Tirto kembali kena delik pers dan menjalani peradilan (kolonial). Vonis pengadilan (kolonial) 23 Desember 1913, T.A.S dibuang ke pulau Bacan di Halmahera Maluku. (sekarang termasuk provinsi Maluku Utara).
Kembali ke Betawi 1918 bersama isterinya Siti Fatimah atau dikenal juga dengan nama Prinses Karisuta. Isterinya itu putri Sultan Bacan Muhammad Oesman Sadik, yang dinikahinya ketika Tirto berada di pembuangan.
Sampai di Betawi, TAS mendapati segala kekayaanya telah habis. Ada yang disita negara untuk membayar denda.
Selain beberapa percetakan juga sebuah hotel bernama Medan Prijaji telah dijual.
Yang lebih menyakitkan baginya adalah teman-teman berjuang dulu, pada menghindar dan menjauh. Akibatnya TAS sakit dan depresi.
Akhirnya dia meninggal bulan Agustus 1918 dan dimakamkan di Manggadua Jakarta.

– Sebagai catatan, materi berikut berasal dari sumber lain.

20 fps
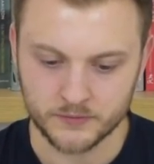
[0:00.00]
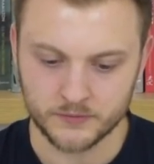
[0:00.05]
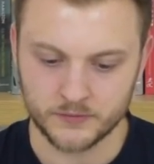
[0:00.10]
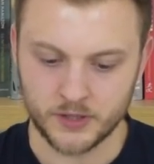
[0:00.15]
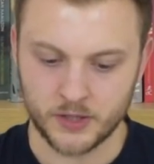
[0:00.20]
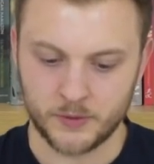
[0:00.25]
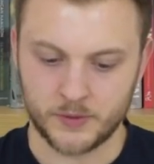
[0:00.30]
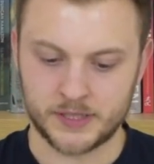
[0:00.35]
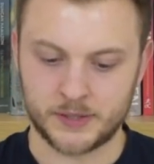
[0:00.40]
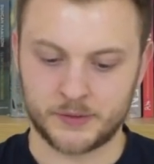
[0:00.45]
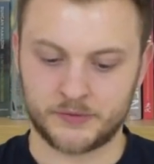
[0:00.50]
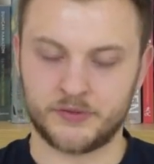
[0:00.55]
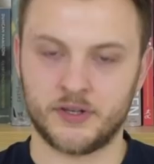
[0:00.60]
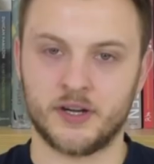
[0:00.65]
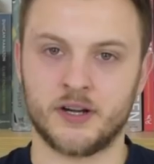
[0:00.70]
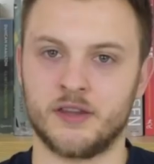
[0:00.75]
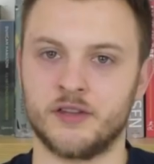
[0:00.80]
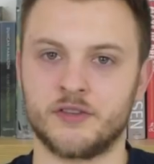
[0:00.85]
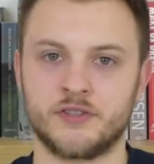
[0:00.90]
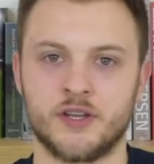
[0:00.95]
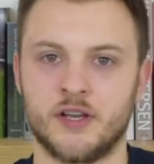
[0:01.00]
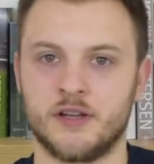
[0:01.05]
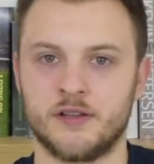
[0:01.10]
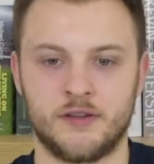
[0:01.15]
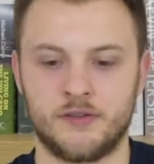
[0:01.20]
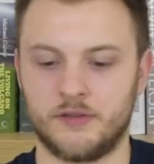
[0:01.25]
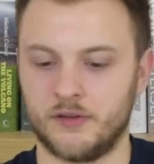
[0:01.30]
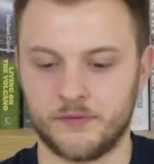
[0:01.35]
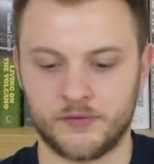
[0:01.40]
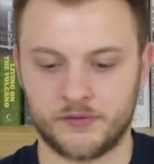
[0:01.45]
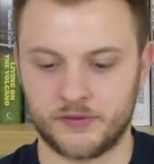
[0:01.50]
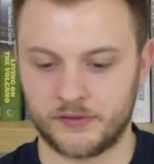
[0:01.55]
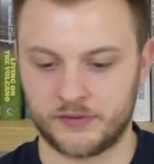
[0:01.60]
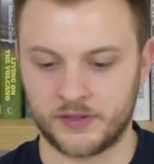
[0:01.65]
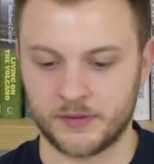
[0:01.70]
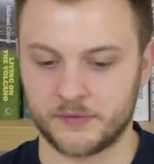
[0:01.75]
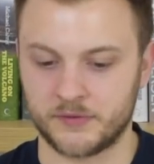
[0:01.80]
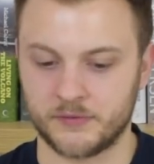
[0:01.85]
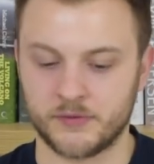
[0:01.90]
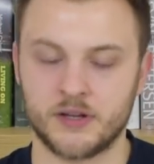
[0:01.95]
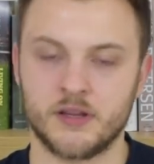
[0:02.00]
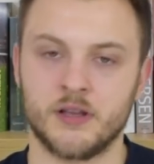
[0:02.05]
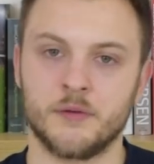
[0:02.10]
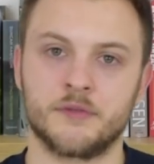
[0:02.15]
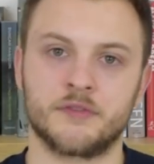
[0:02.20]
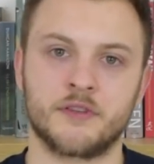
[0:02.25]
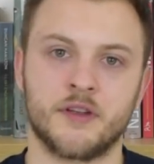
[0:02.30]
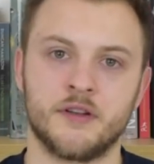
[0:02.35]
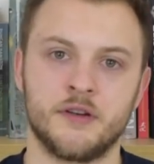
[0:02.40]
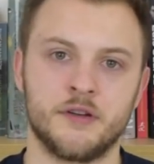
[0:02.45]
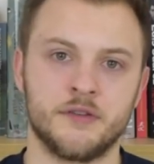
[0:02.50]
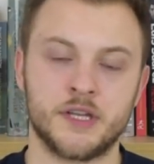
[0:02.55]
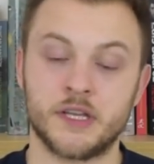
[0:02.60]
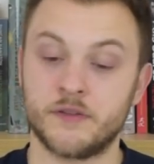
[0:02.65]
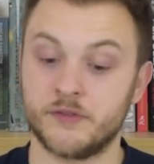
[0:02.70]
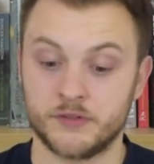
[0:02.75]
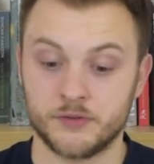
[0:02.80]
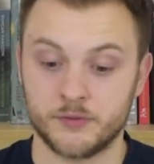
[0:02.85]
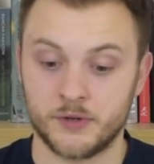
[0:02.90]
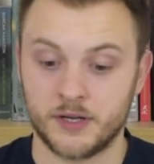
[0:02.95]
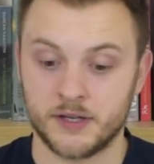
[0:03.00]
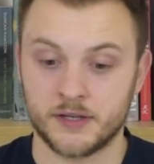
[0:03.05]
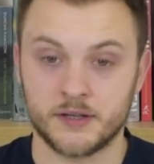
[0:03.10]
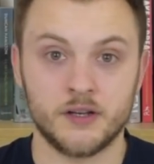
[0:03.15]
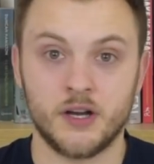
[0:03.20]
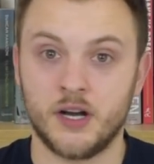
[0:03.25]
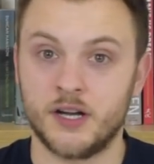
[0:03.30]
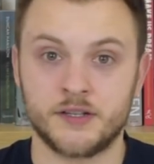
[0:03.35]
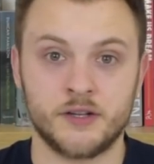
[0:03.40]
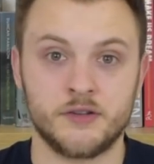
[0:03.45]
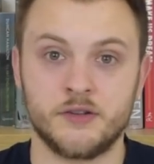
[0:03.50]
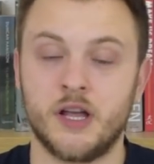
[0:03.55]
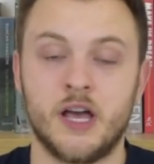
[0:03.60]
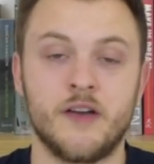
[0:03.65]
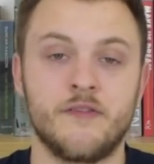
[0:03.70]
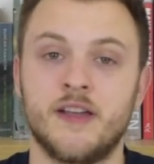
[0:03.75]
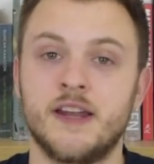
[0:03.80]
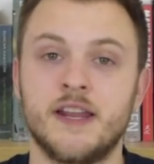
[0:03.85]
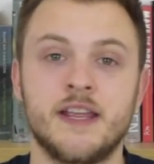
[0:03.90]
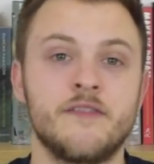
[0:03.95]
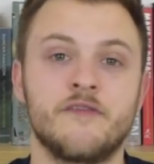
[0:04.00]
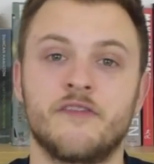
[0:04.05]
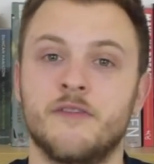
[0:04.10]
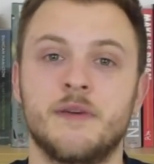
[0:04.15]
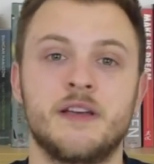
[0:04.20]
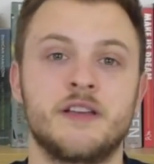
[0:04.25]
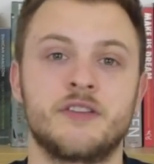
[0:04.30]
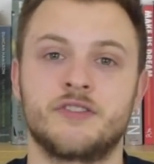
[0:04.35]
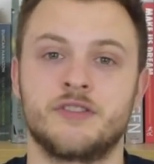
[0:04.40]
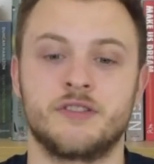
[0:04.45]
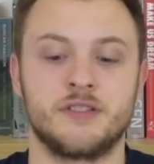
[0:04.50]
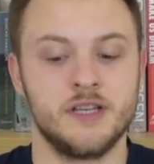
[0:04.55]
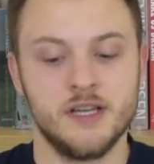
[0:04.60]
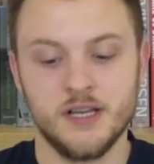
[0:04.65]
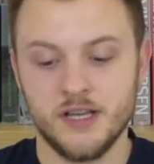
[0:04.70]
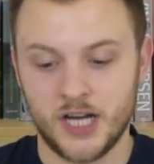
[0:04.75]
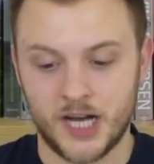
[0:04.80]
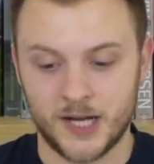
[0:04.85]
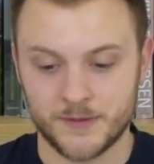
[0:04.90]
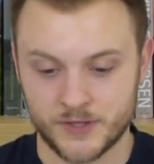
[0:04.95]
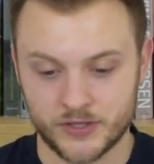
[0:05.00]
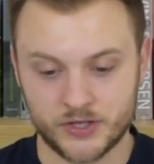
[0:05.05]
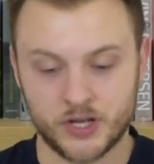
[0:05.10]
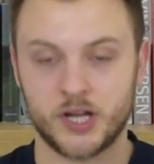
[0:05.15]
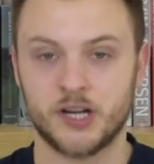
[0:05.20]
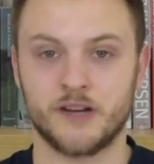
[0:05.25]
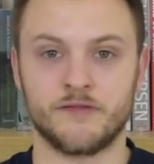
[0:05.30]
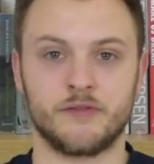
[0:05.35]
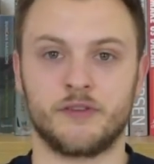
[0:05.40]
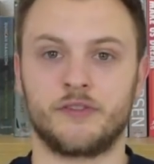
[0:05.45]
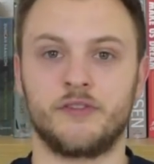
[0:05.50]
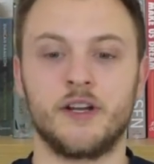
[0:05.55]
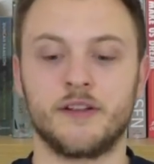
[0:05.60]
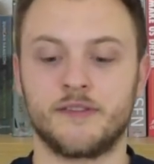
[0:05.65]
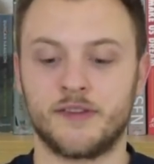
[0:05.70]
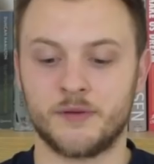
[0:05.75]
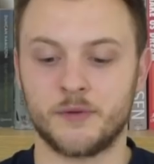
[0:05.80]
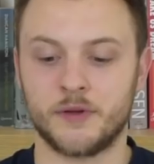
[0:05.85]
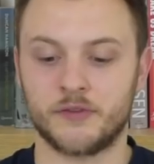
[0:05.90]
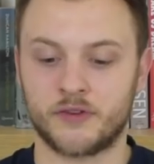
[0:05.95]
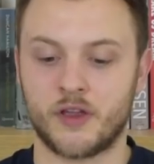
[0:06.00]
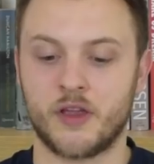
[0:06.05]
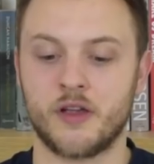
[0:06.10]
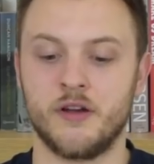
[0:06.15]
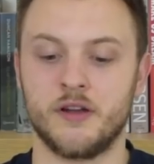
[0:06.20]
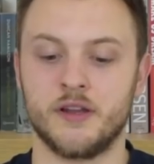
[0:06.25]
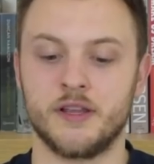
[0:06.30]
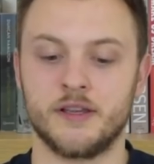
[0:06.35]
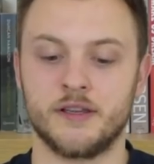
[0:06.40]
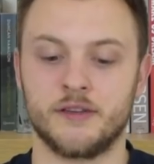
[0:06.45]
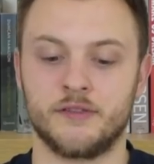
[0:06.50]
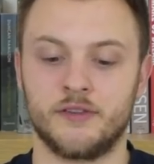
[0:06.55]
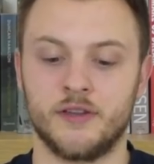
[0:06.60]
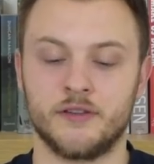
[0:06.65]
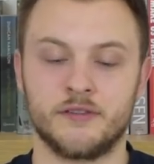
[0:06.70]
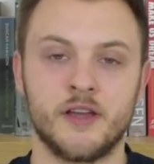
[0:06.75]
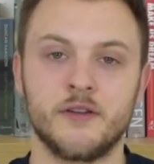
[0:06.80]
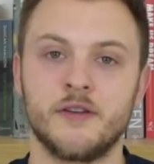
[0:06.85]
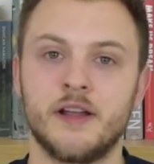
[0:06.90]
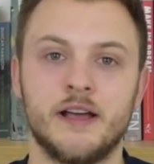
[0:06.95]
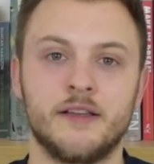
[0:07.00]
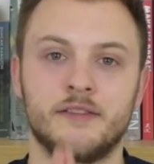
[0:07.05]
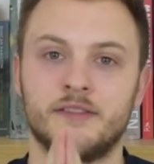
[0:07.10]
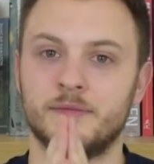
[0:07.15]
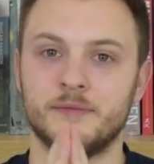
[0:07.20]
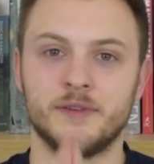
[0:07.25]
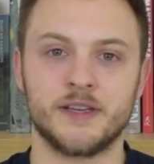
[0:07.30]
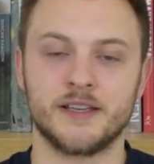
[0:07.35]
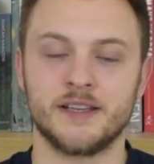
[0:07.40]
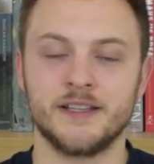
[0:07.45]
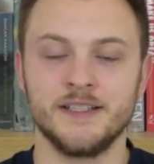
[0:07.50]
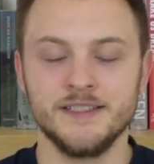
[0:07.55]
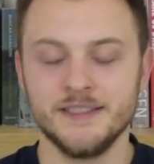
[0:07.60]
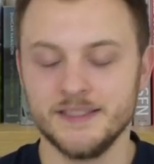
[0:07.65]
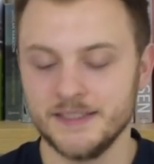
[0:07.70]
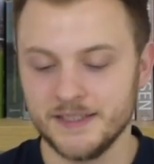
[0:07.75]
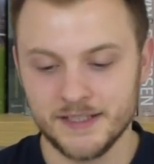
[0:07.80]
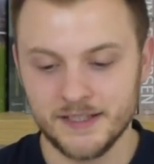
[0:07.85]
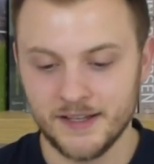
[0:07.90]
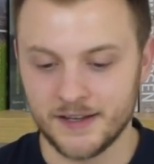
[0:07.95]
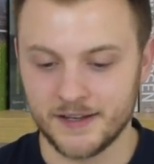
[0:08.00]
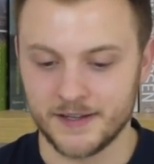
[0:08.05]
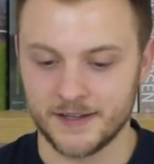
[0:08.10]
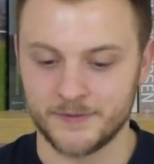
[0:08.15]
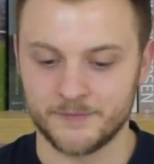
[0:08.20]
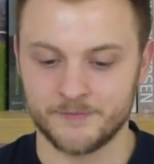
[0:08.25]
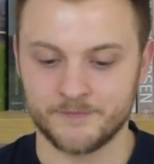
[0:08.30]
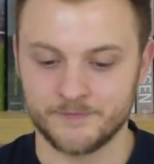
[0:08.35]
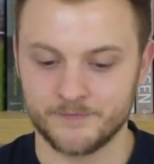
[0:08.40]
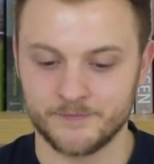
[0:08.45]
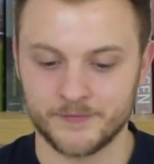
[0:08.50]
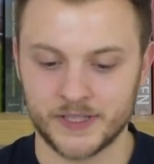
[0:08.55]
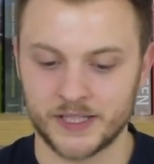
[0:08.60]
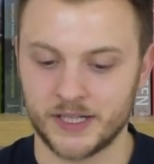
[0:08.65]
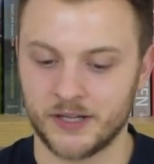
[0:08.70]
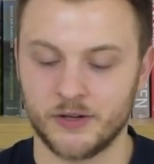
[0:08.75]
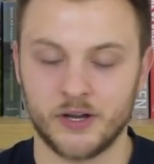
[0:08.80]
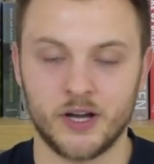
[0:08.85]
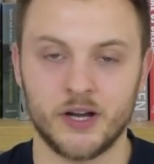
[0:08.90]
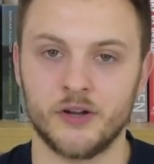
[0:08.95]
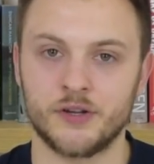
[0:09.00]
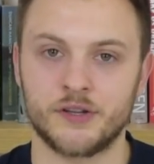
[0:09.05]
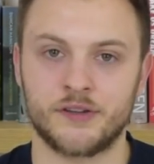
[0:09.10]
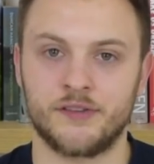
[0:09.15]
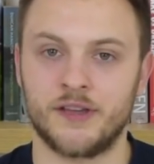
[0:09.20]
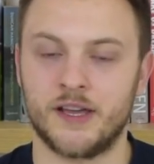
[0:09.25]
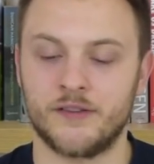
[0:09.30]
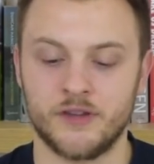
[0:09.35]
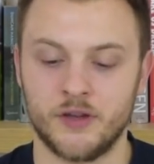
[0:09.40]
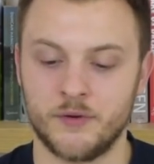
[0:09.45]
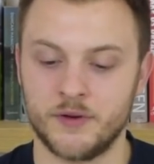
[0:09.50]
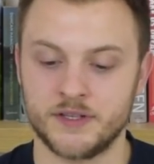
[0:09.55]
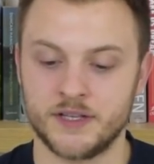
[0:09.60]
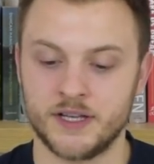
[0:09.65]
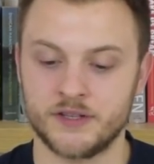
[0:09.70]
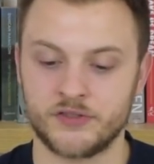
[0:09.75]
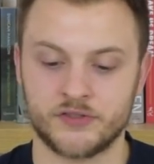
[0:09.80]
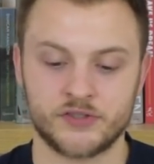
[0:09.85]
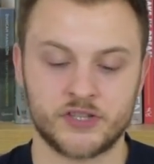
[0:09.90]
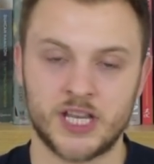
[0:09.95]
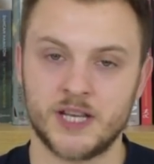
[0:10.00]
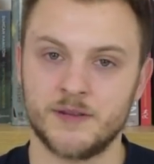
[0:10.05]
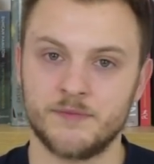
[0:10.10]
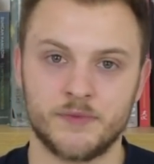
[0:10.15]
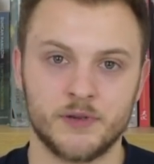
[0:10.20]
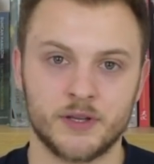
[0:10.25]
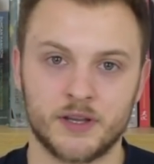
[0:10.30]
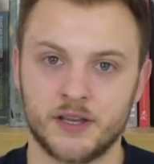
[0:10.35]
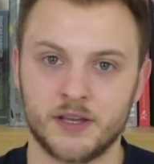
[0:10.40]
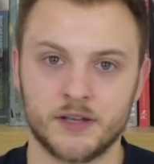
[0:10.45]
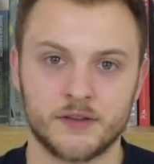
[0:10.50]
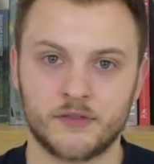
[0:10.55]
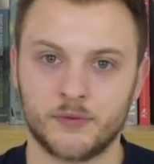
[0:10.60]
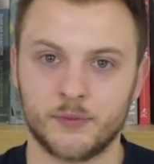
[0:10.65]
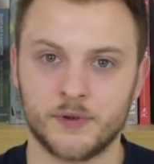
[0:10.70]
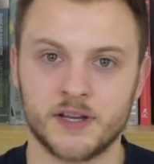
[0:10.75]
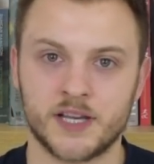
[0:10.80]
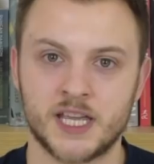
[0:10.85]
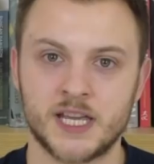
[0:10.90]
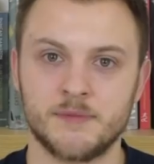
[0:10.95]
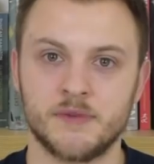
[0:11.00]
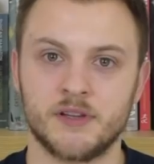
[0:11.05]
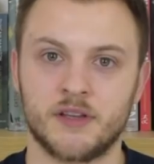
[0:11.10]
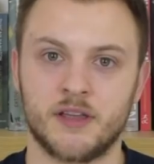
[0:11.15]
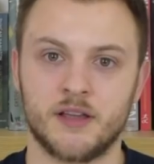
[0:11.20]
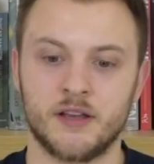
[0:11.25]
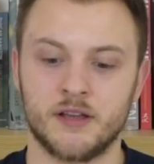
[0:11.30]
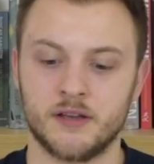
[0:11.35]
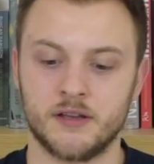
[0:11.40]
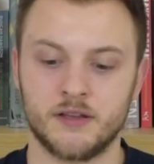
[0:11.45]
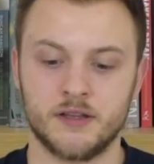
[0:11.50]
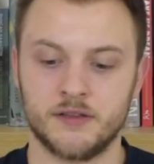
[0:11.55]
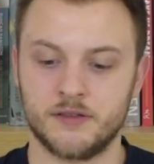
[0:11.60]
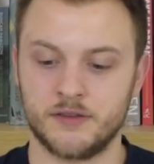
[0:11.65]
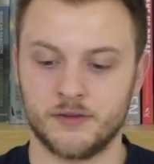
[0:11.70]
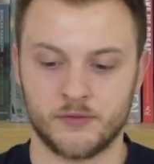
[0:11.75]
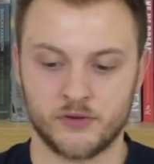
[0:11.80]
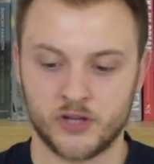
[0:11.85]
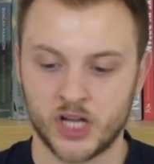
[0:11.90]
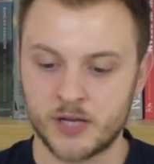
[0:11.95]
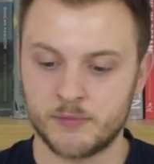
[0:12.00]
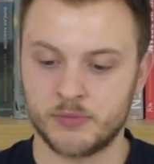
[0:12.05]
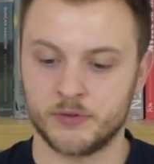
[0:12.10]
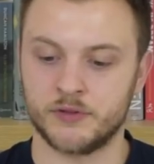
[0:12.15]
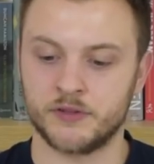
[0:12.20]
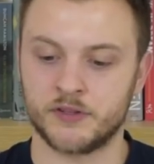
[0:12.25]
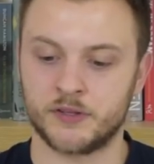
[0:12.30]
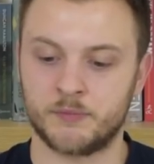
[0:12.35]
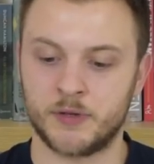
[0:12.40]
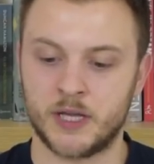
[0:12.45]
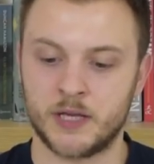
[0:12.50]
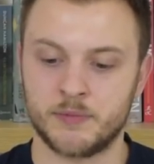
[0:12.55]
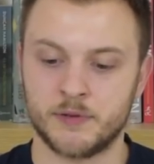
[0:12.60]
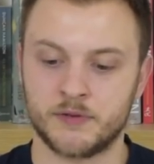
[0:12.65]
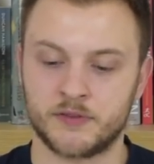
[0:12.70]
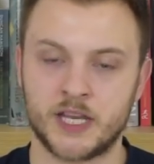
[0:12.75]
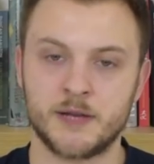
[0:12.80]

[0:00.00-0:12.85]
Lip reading: No one outside of the journalists obviously seems to really know what's going on. Neither do I. I don't have any information. I'm just kind of reciting what's going on here. So don't ask me. I honestly have no idea. Just keep looking at Twitter. Keep looking at the reliable newspapers.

Selain jadi wartawan, TAS juga aktif dalam pergerakan kebangsaan. Dia bergabung dan memimpin Serikat Dagang Islam dan menjadi ketua cabang Bogor. Dia juga bergabung dengan Budi Oetomo dan ikut mendeklarasikan gerakan kebangkitan nasional 20 Mei 1908.
Untuk semua itu Tirto Adhy Soerjo telah dianugerahi gelar Pahlawan Nasional tahun 2006 (Kepres No.85/TK/2006).
Selain Tirto banyak pula wartawan yang mendapat gelar Pahlawan Nasional.
Mereka antara lain: Abdul Muis, Rohana Koedoes, Oto Iskandarmuda, Mohammad Hatta, Adam Malik, Tjipto Mangunkusumo, WR Soepratman, Bung Tomo, Abdurahman Baswedan (kakek Anies Rasyid Baswedan), Douwes Dekker, KH Dewantara dan lain-lain.